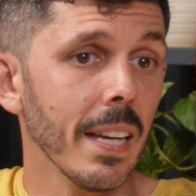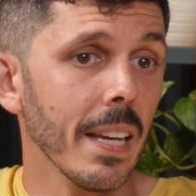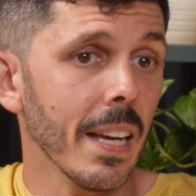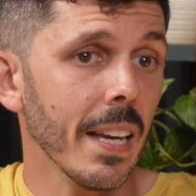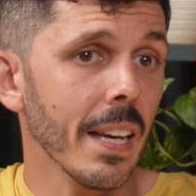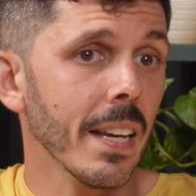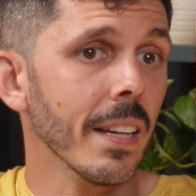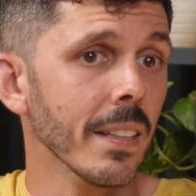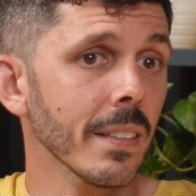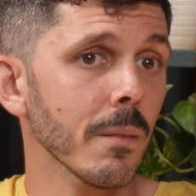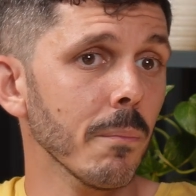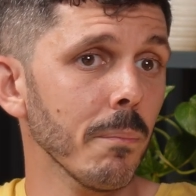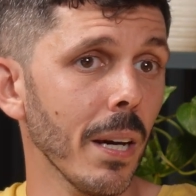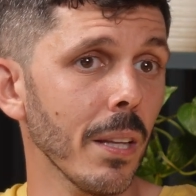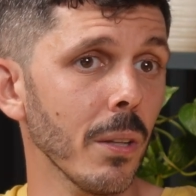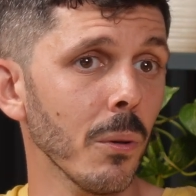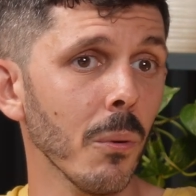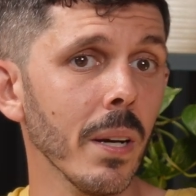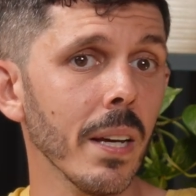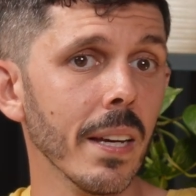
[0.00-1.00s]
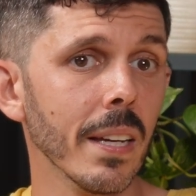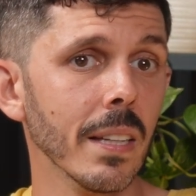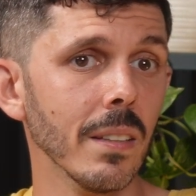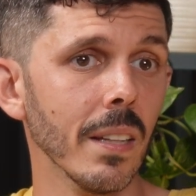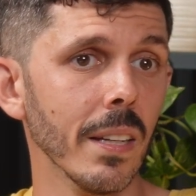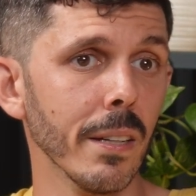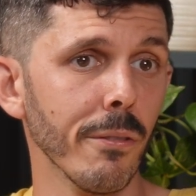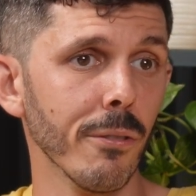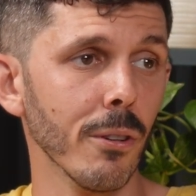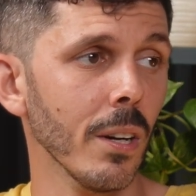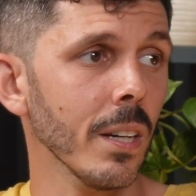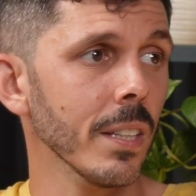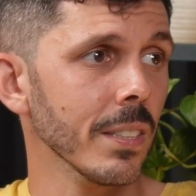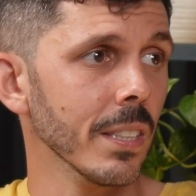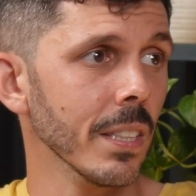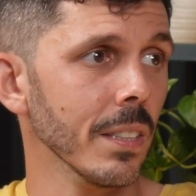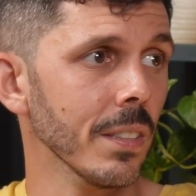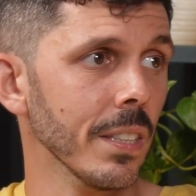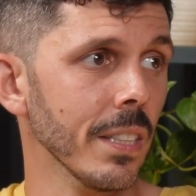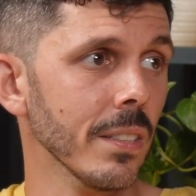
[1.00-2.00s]
And by the way, like for us
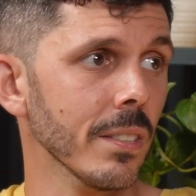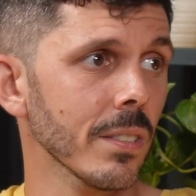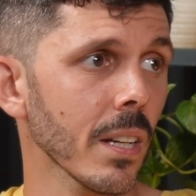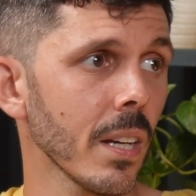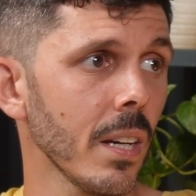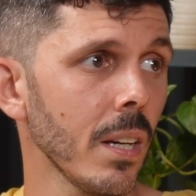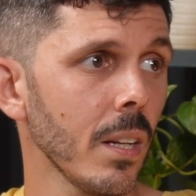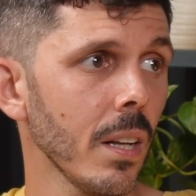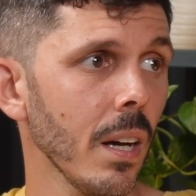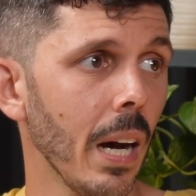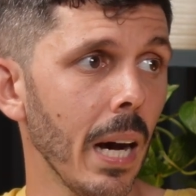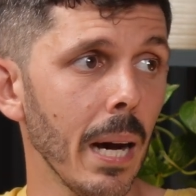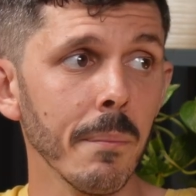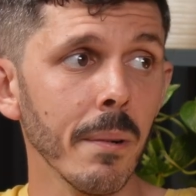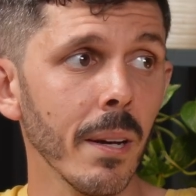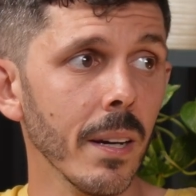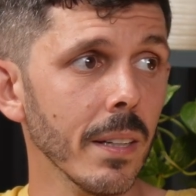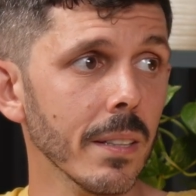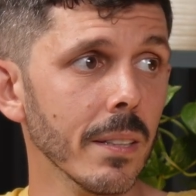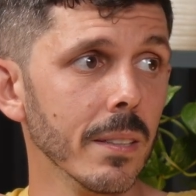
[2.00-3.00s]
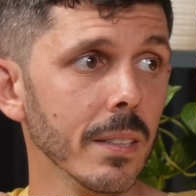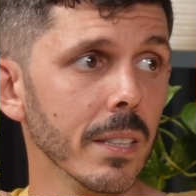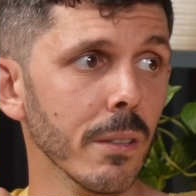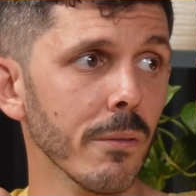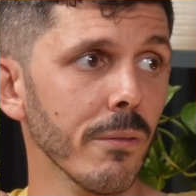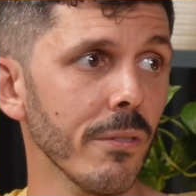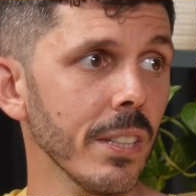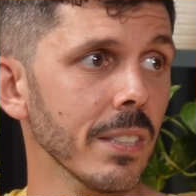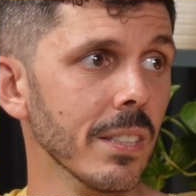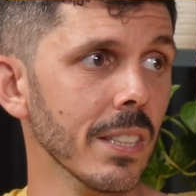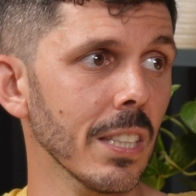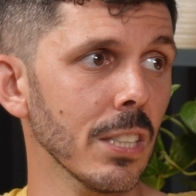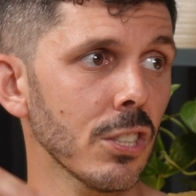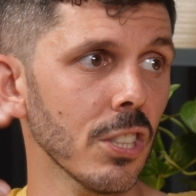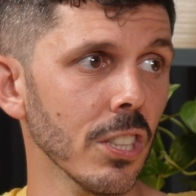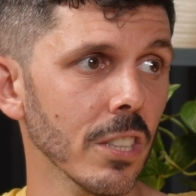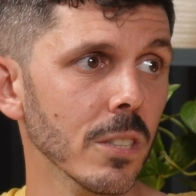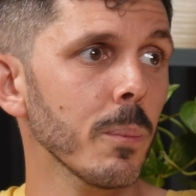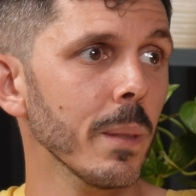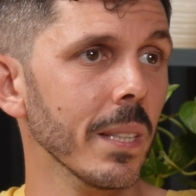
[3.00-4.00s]
at least, I'm not convinced that
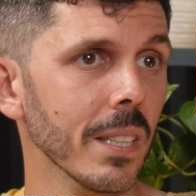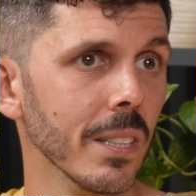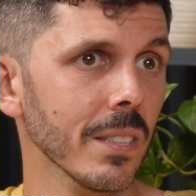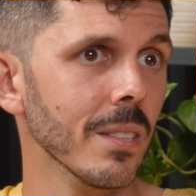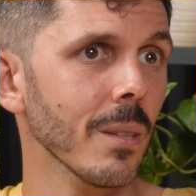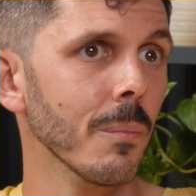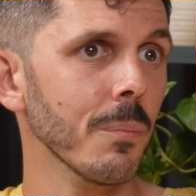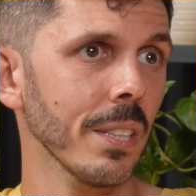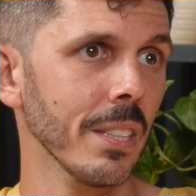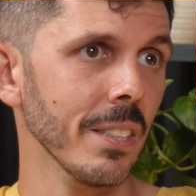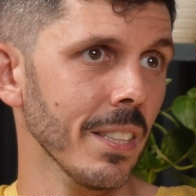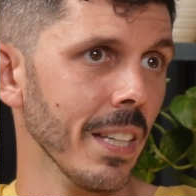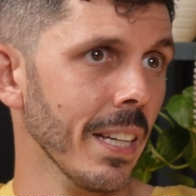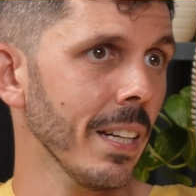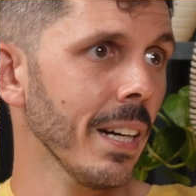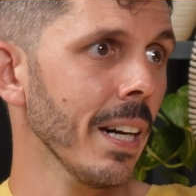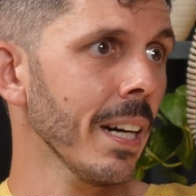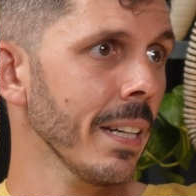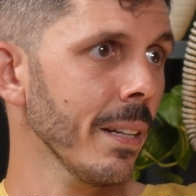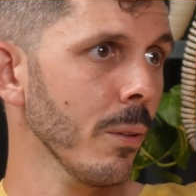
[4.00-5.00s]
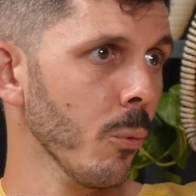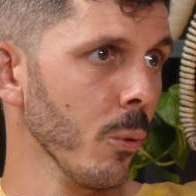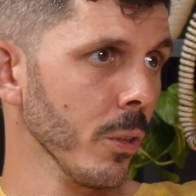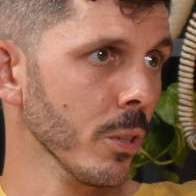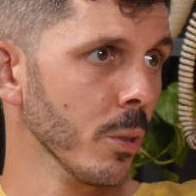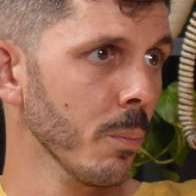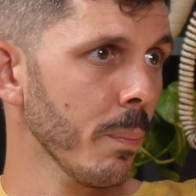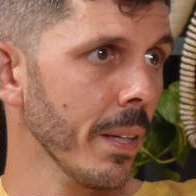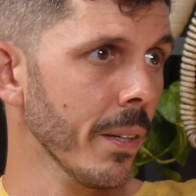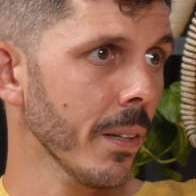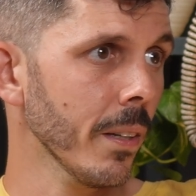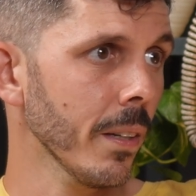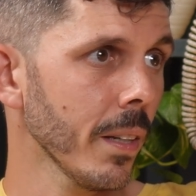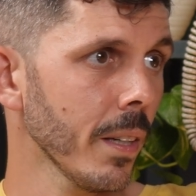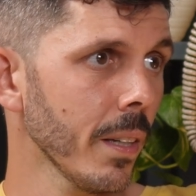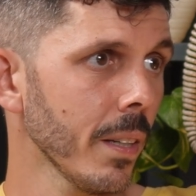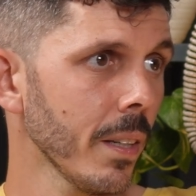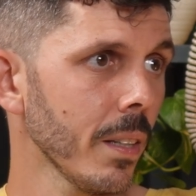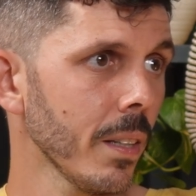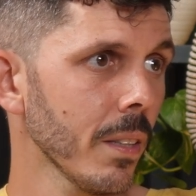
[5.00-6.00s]
just because something's AI, it works better,
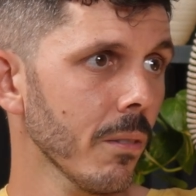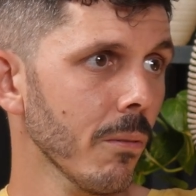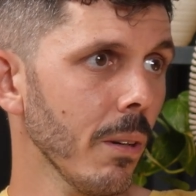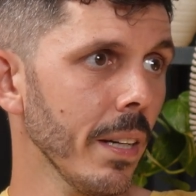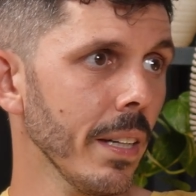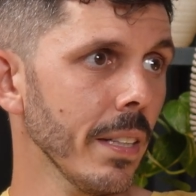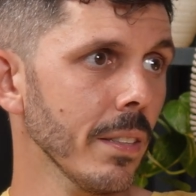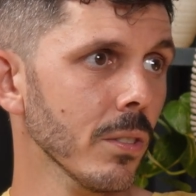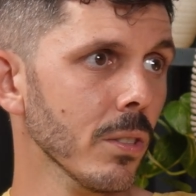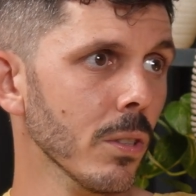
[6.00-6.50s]
right?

• **Task to carry out**:
Once the pictures are removed, copy the material above exactly.

• **Answer section**:
[0.00-1.00s]
[1.00-2.00s]
And by the way, like for us
[2.00-3.00s]
[3.00-4.00s]
at least, I'm not convinced that
[4.00-5.00s]
[5.00-6.00s]
just because something's AI, it works better,
[6.00-6.50s]
right?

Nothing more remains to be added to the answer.